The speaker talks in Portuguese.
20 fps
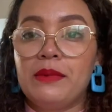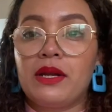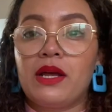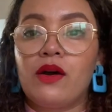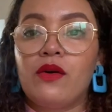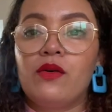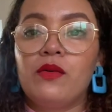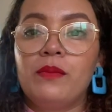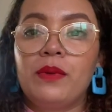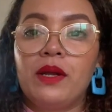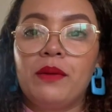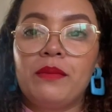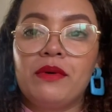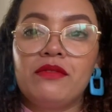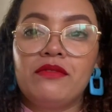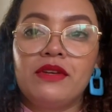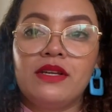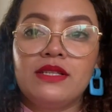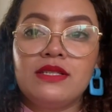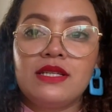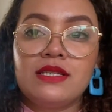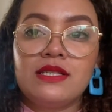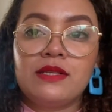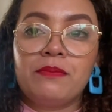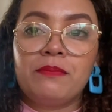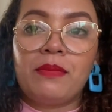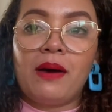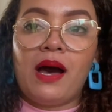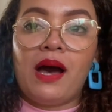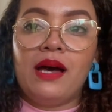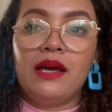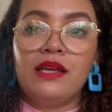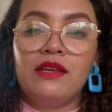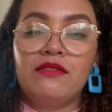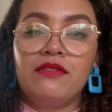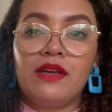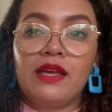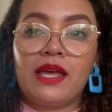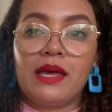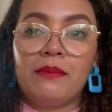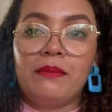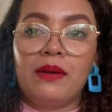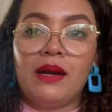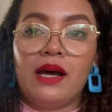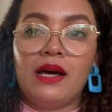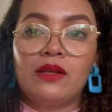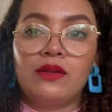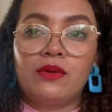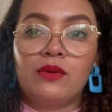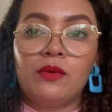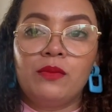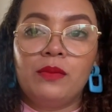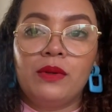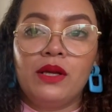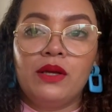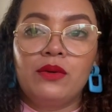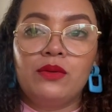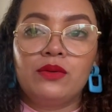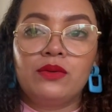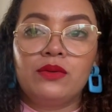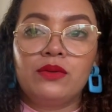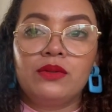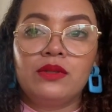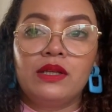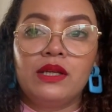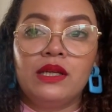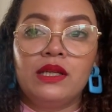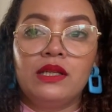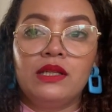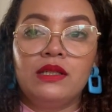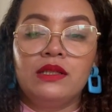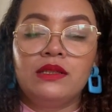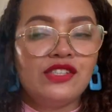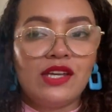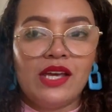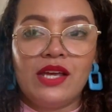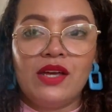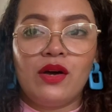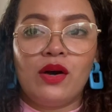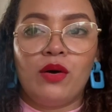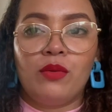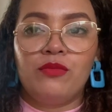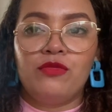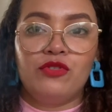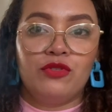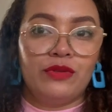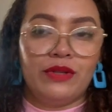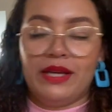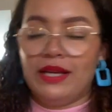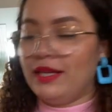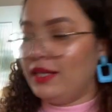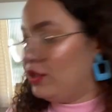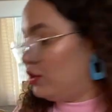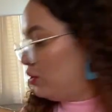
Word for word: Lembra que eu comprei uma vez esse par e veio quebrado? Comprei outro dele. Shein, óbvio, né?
......
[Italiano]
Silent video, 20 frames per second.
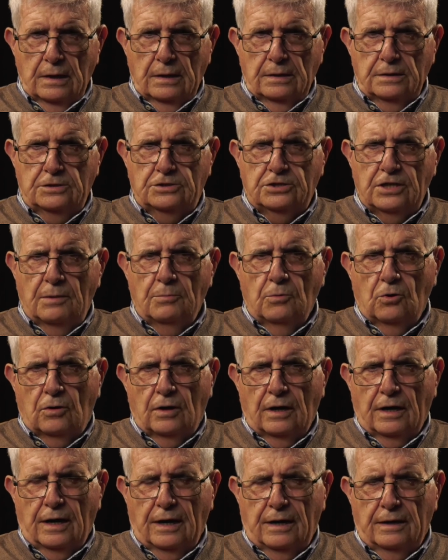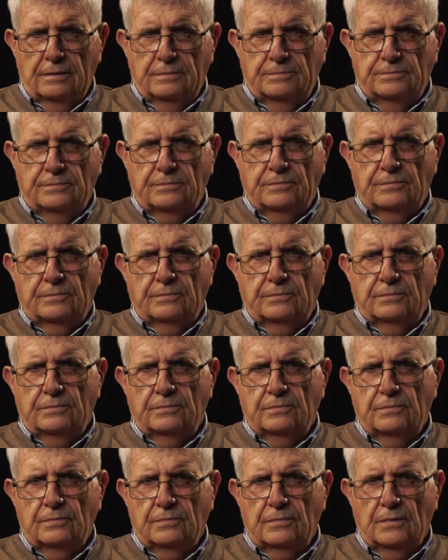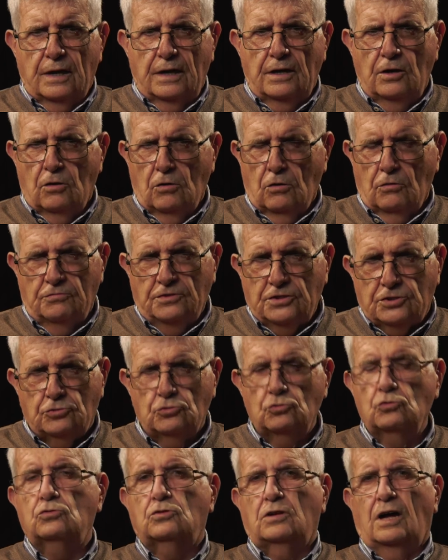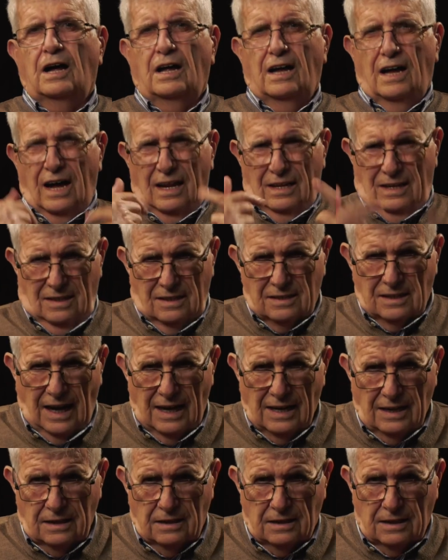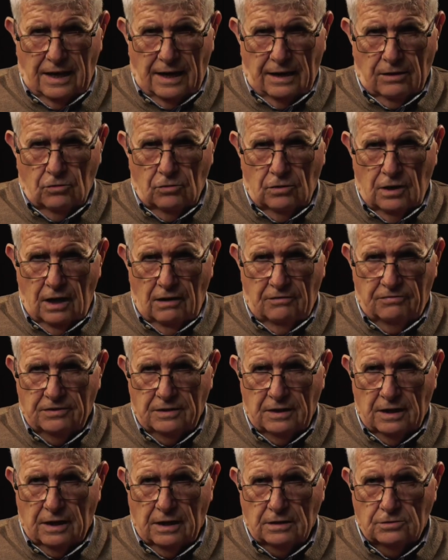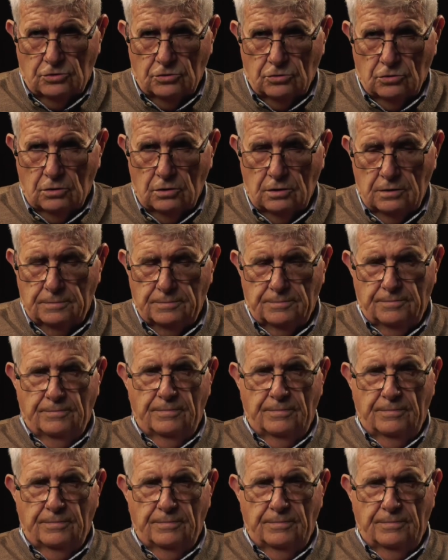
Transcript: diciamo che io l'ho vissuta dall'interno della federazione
......
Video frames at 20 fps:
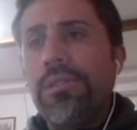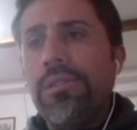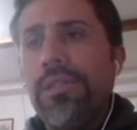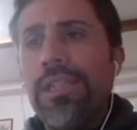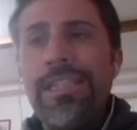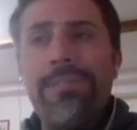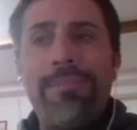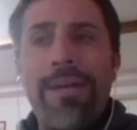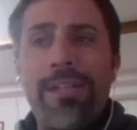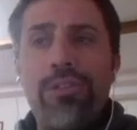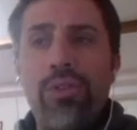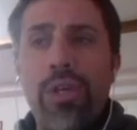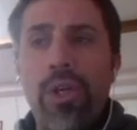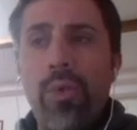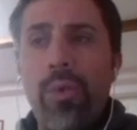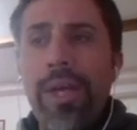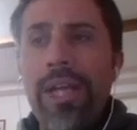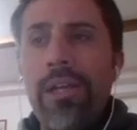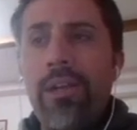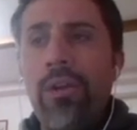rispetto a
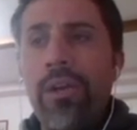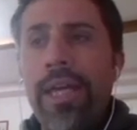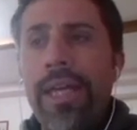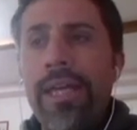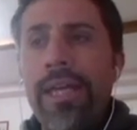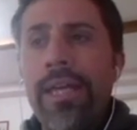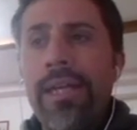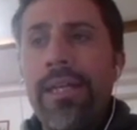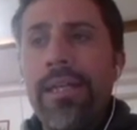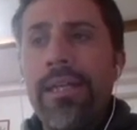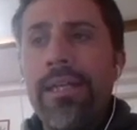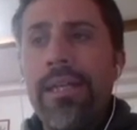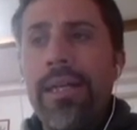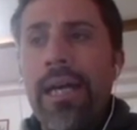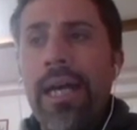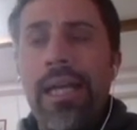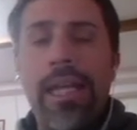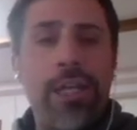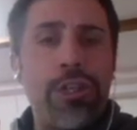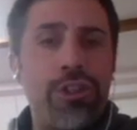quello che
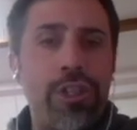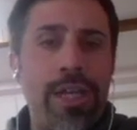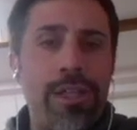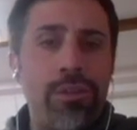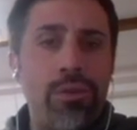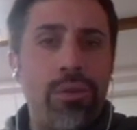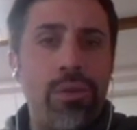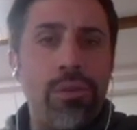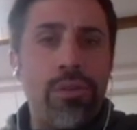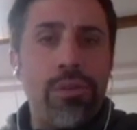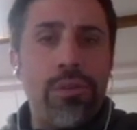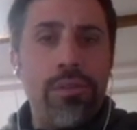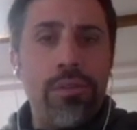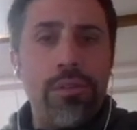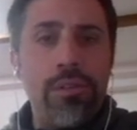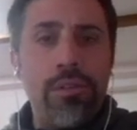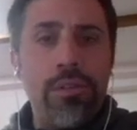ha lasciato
......
Try it =>
Look above for the line containing "The speaker talks in Portuguese.", then write out every line from there down to the line containing "Word for word: Lembra", that line included, with no pictures.

Written response =>
The speaker talks in Portuguese.
20 fps
Word for word: Lembra que eu comprei uma vez esse par e veio quebrado? Comprei outro dele. Shein, óbvio, né?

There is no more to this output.